START MATERIAL PROVIDED

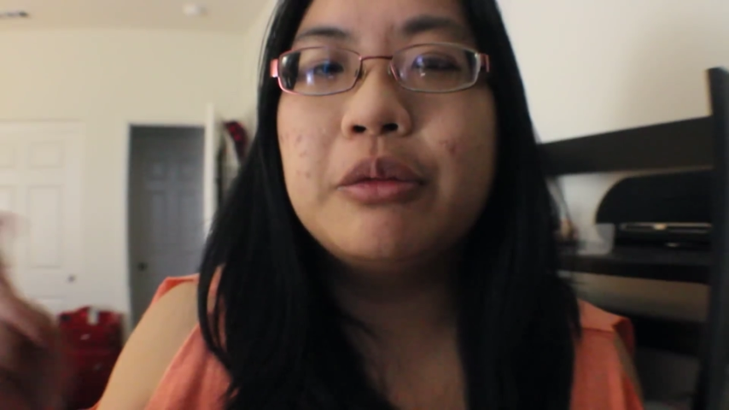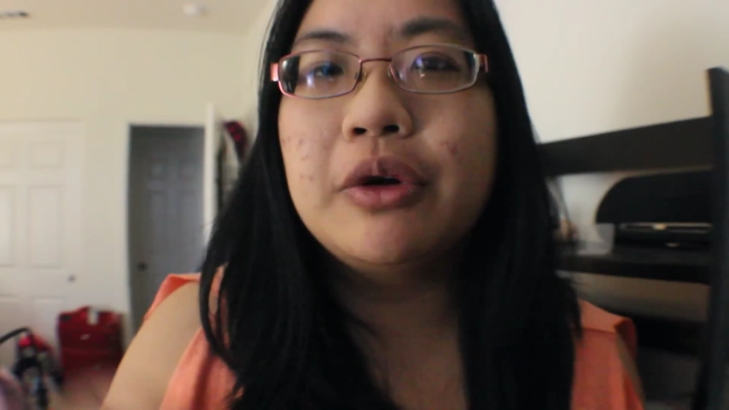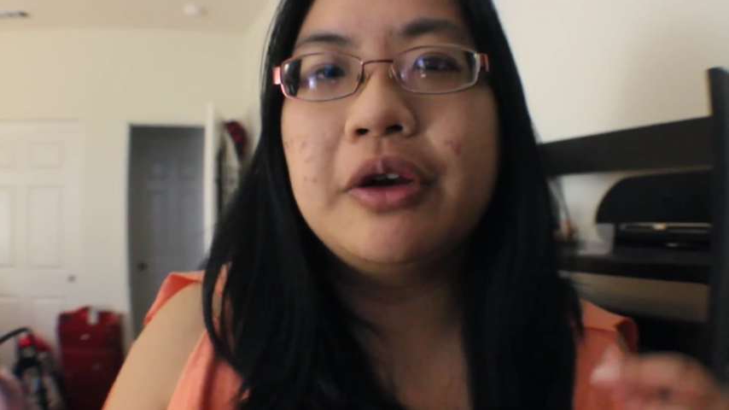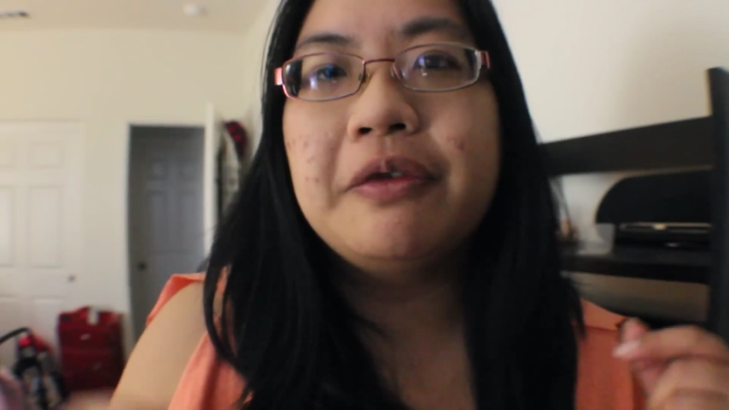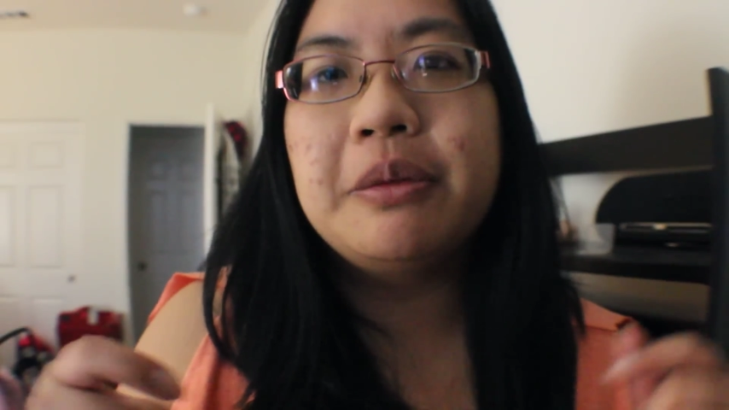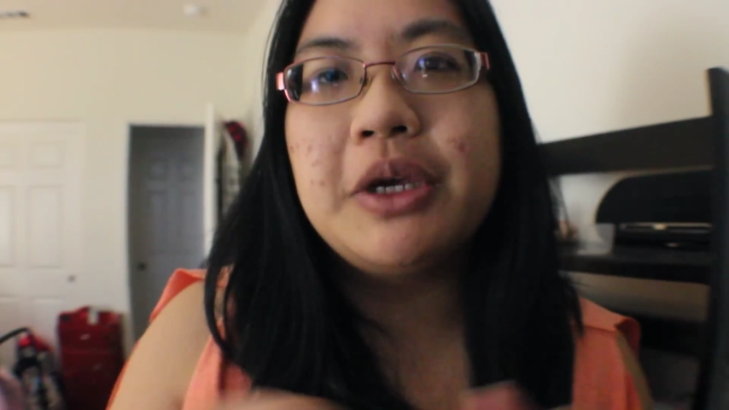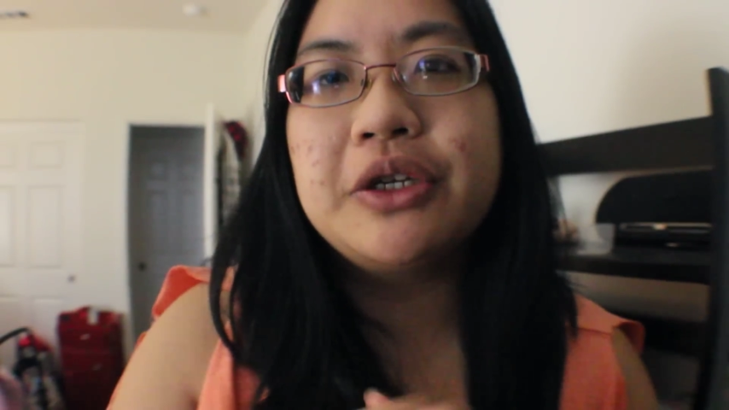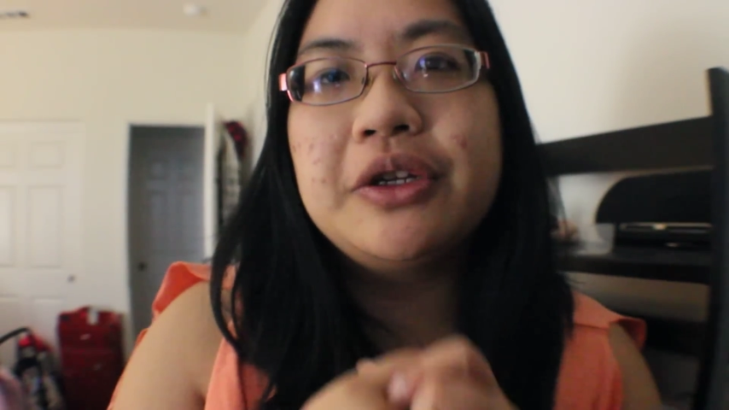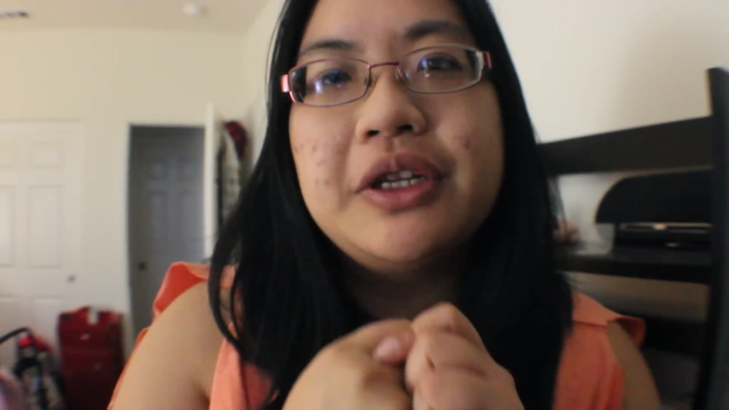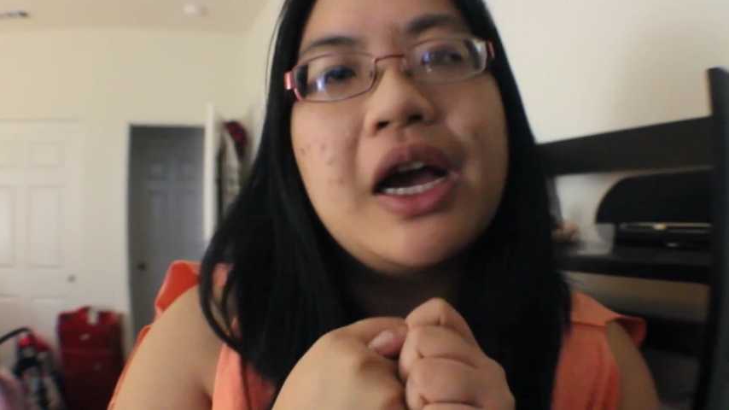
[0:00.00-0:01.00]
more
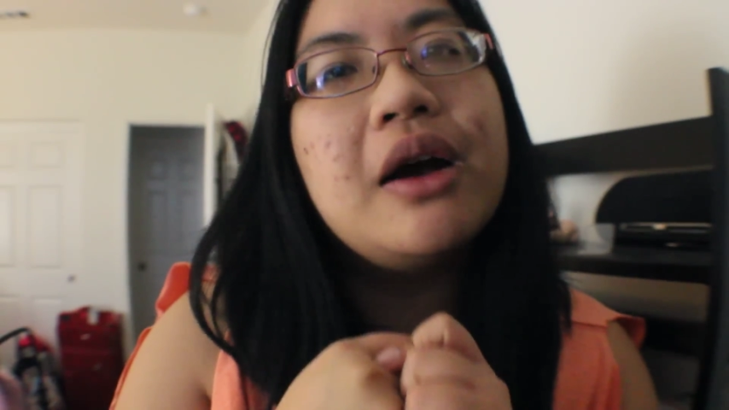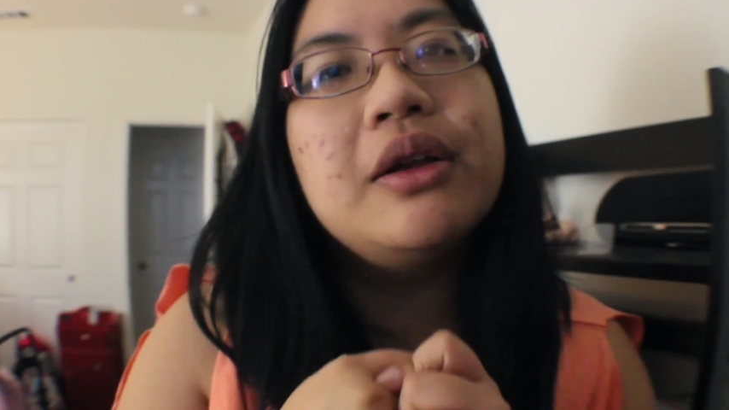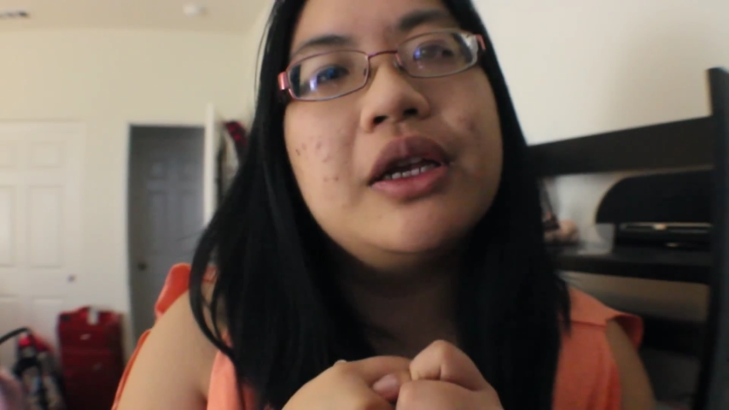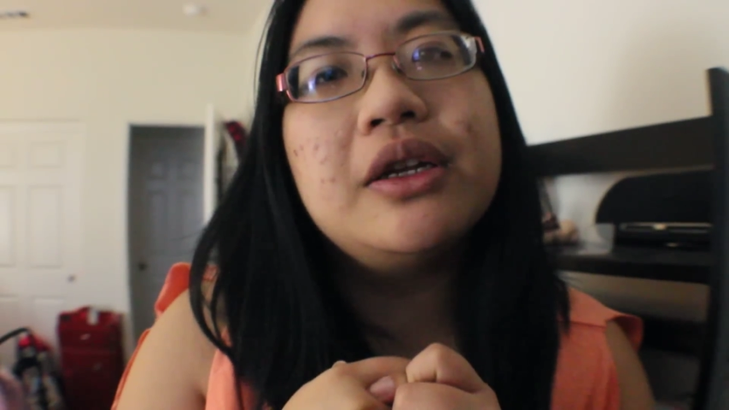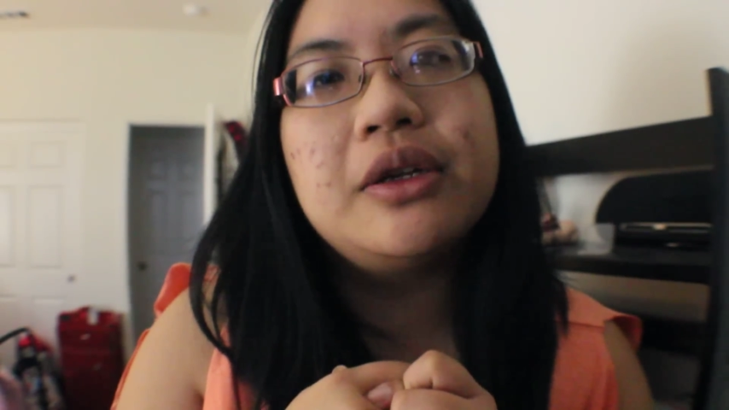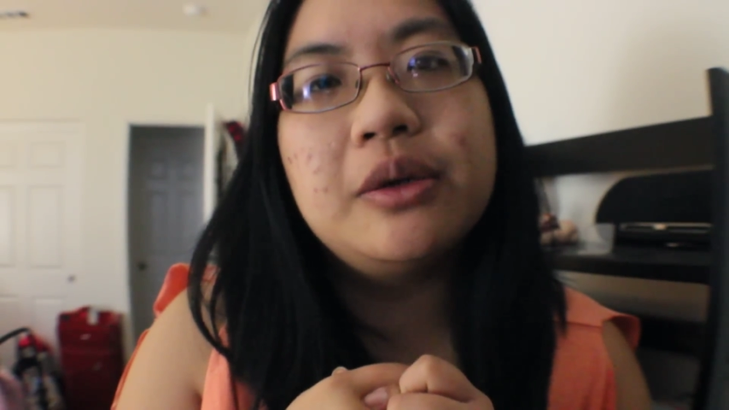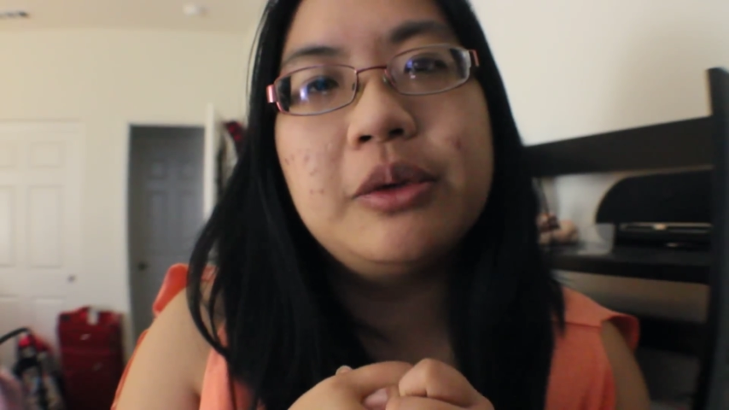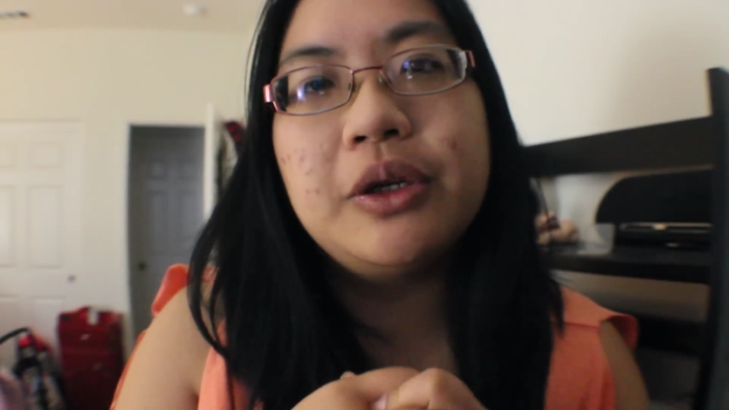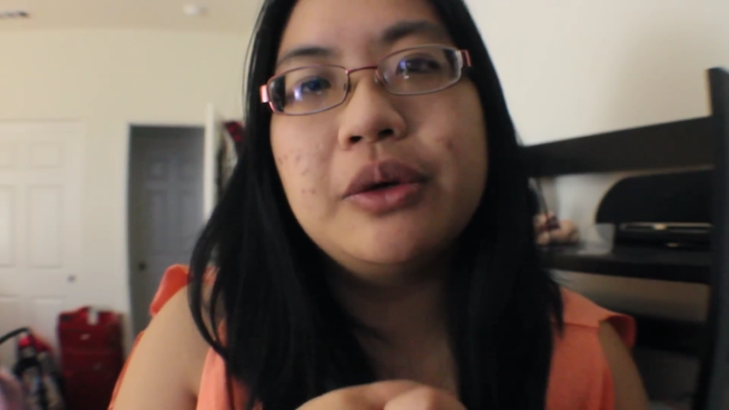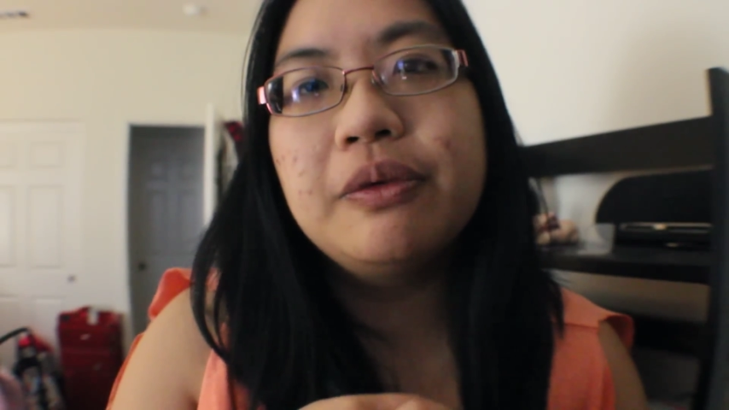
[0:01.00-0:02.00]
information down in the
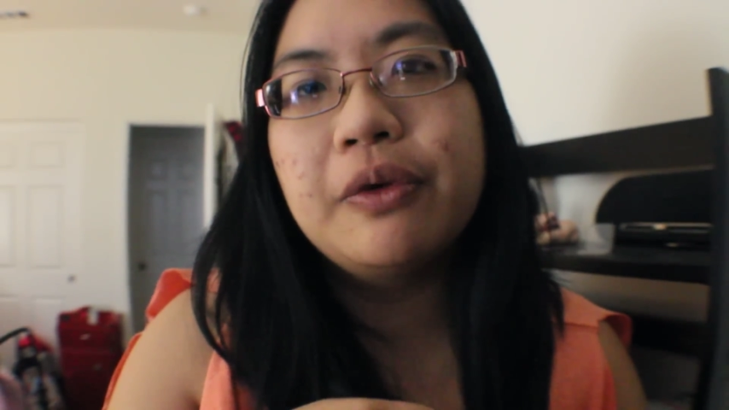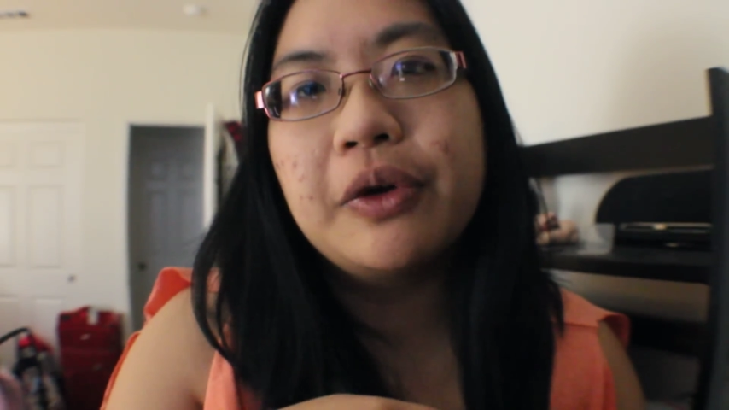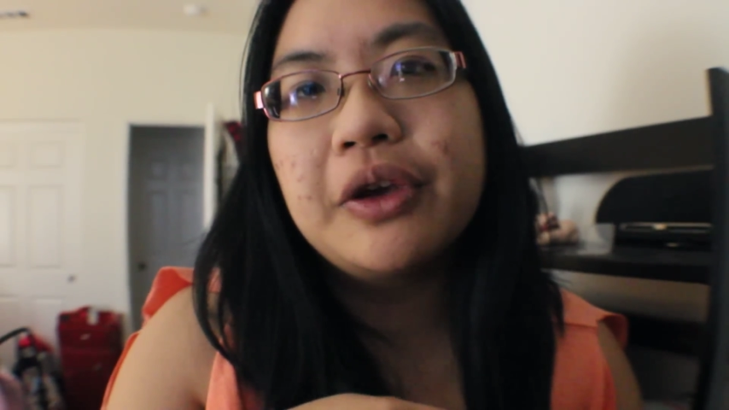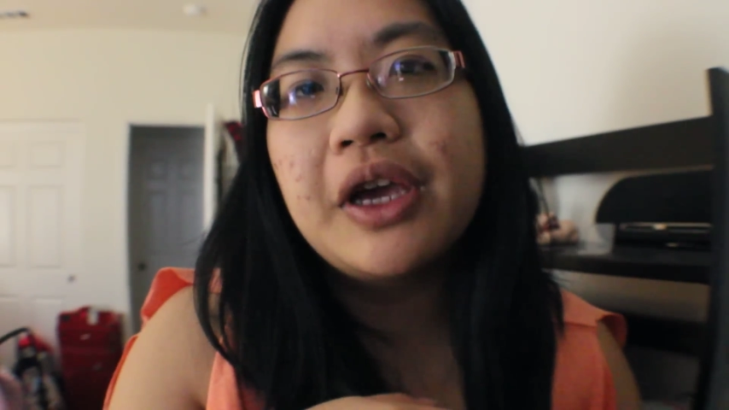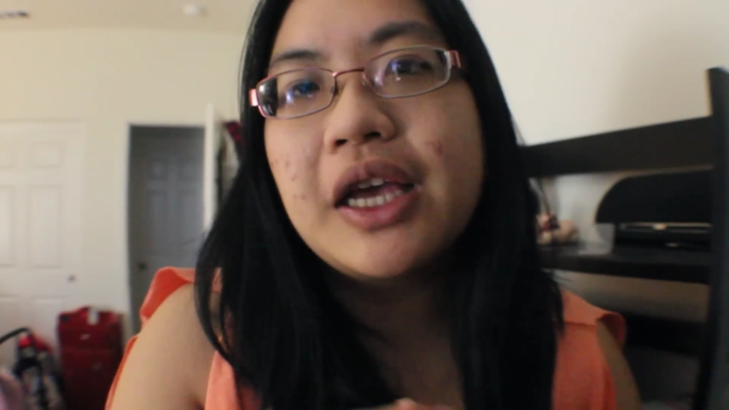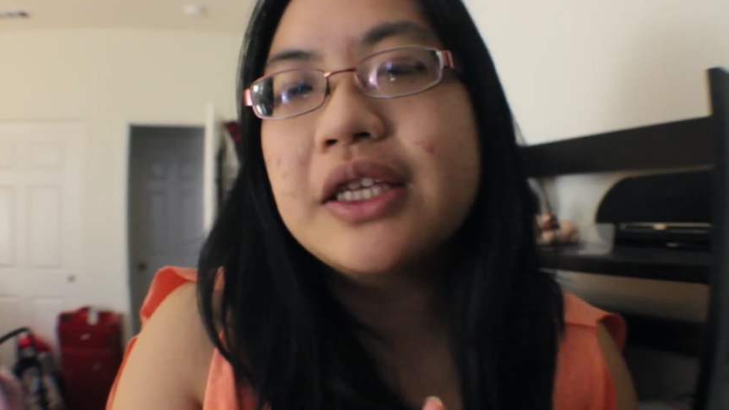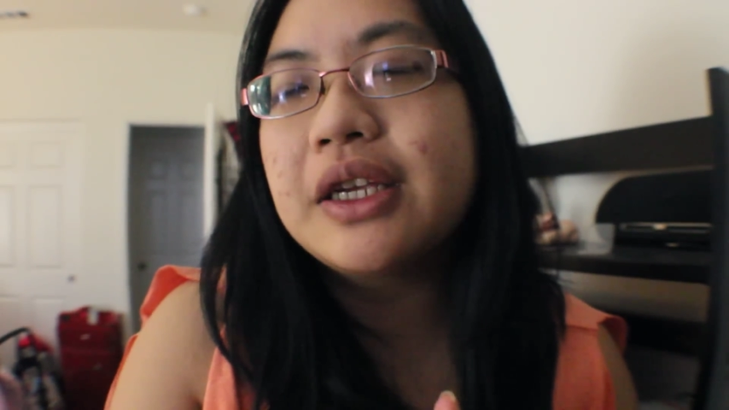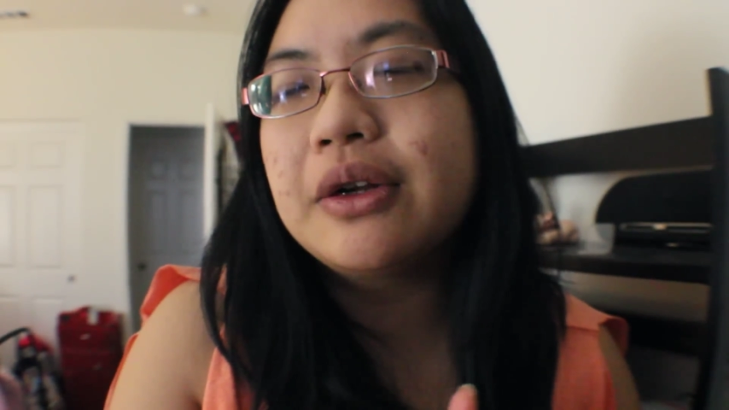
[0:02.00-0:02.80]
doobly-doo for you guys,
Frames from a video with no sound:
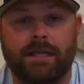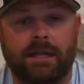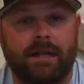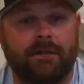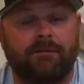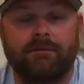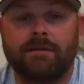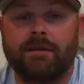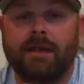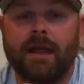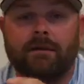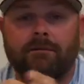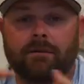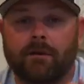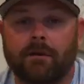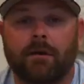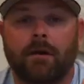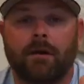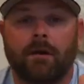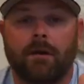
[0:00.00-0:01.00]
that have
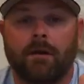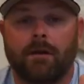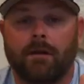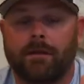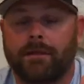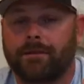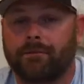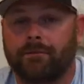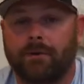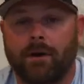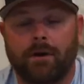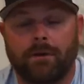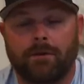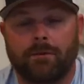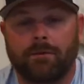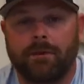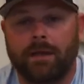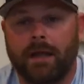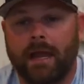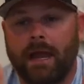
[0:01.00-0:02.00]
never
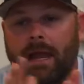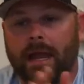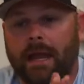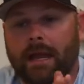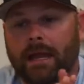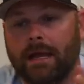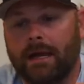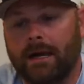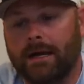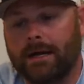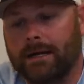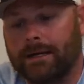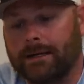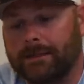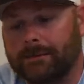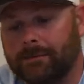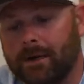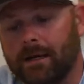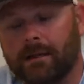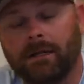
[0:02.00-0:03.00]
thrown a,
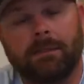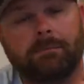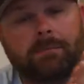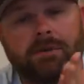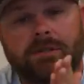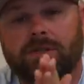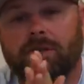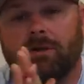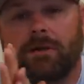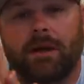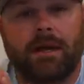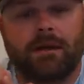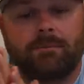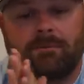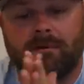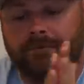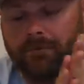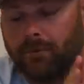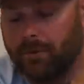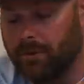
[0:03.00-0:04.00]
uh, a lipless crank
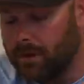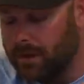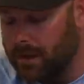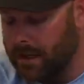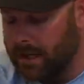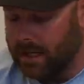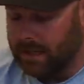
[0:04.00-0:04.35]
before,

END MATERIAL PROVIDED

*EXERCISE DETAILS:*
Could you copy each line above exactly as written, minus any pictures?

*YOUR RESPONSE:*
[0:00.00-0:01.00]
more
[0:01.00-0:02.00]
information down in the
[0:02.00-0:02.80]
doobly-doo for you guys,
Frames from a video with no sound:
[0:00.00-0:01.00]
that have
[0:01.00-0:02.00]
never
[0:02.00-0:03.00]
thrown a,
[0:03.00-0:04.00]
uh, a lipless crank
[0:04.00-0:04.35]
before,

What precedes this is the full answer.